The Message for 2001 again takes up the evangelizing mission of the Church with respect to the vast and complex phenomenon of migration and mobility and how the pastoral care of migrants is a way of accomplishing the mission of the Church today.

The Message for 2002 concerns “Migration and Inter-religious Dialogue,” especially the dialogue of life that builds everyday relationships between migrants and hosts of different religions and thus contributes to real peace. The Church is a privileged space where that dialogue can take place.


Finally, we are waiting for the Message for 2003, which will be on the Church, discrimination against migrants, and xenophobia.

All these are rich texts that require time for reflection and prayer, which I warmly recommend to you, as individuals and communities.


These are a few reflections, which I hope will useful for your meeting.  I take the occasion to ask you to continue this contact with our Pontifical Council. We would also be happy to receive a delegation from your Congregation and offer you the possibility of a more in- depth dialogue with the various sectors of the pastoral care of human mobility.

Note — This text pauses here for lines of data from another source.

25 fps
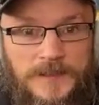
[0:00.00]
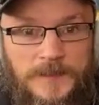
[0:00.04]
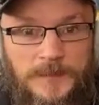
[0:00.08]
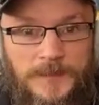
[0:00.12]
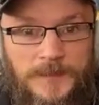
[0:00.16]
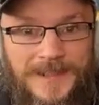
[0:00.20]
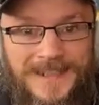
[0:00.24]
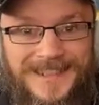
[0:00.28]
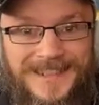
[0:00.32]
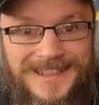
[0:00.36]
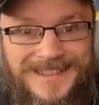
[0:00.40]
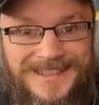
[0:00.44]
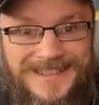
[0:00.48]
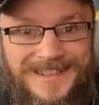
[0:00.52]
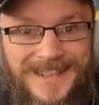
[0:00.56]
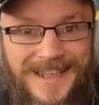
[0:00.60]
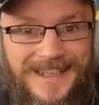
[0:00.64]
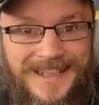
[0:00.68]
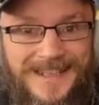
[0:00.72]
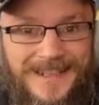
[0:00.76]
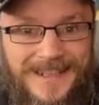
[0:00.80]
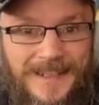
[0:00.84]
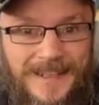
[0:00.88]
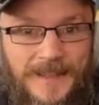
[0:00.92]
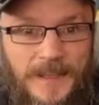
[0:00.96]
the police
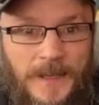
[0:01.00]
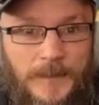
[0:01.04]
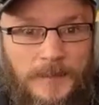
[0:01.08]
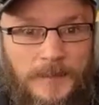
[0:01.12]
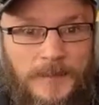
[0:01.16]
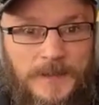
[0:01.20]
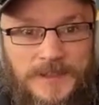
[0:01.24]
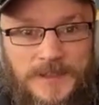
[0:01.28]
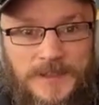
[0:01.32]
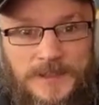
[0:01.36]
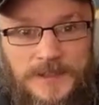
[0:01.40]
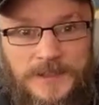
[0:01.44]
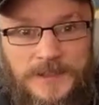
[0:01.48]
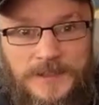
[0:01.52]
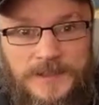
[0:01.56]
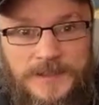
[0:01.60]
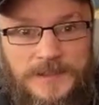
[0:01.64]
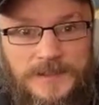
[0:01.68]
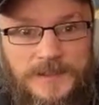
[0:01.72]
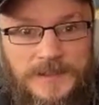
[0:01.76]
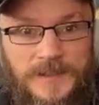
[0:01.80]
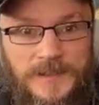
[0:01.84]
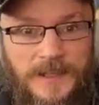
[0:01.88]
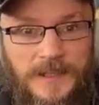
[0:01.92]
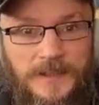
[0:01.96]
stayed at their
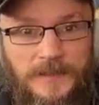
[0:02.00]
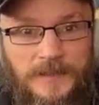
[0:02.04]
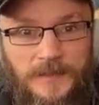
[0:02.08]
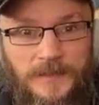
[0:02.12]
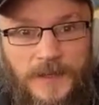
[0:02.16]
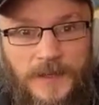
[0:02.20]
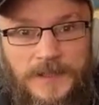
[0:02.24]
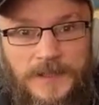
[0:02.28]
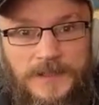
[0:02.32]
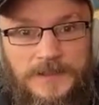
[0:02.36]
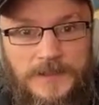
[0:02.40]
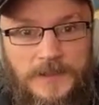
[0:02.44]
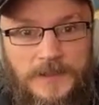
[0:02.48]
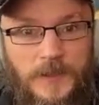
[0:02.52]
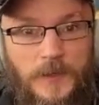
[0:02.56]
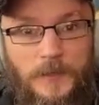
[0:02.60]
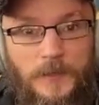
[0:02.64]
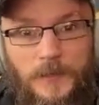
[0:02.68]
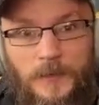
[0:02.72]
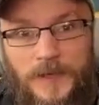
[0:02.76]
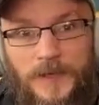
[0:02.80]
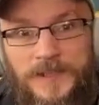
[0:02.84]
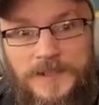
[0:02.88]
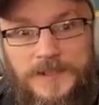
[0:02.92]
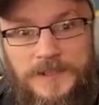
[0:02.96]
positions and devised an
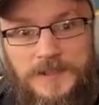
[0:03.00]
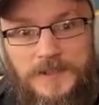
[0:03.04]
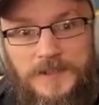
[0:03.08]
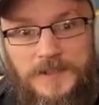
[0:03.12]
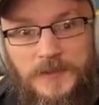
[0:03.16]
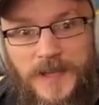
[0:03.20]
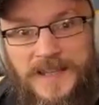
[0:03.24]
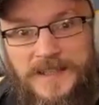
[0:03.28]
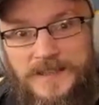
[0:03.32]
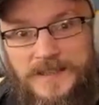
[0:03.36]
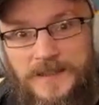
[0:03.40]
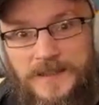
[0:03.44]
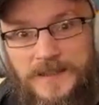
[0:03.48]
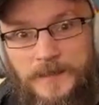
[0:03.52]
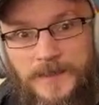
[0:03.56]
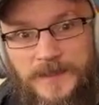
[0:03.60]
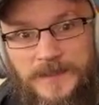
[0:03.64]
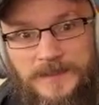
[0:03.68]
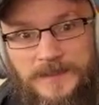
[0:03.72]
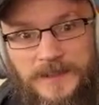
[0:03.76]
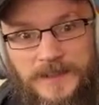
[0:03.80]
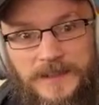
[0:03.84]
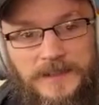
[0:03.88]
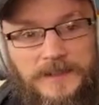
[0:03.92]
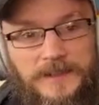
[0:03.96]
operation to enter the
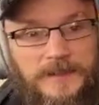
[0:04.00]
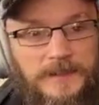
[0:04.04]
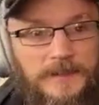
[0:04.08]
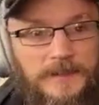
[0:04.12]
building.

I thank you for what you are doing for the world of human mobility and wish you God’s blessings and the guidance and courage of the Spirit of Jesus Christ.

* Talk to the Mission Secretaries of the Congregation of the Sacred Hearts, Rome, October 23, 2002.

[1]  Pontifical Council for the Pastoral Care of  Migrants and Itinerants, Three 1998 Consultations  for a More Coordinated Pastoral Response of the Church in Africa to the Present Refugee Crisis, Vatican City, 1999, p. 10.

[2] GS 6

[3] Vatican, 4-6 December 1986. See Proceedings in People on the Move, no. 48, July 1987.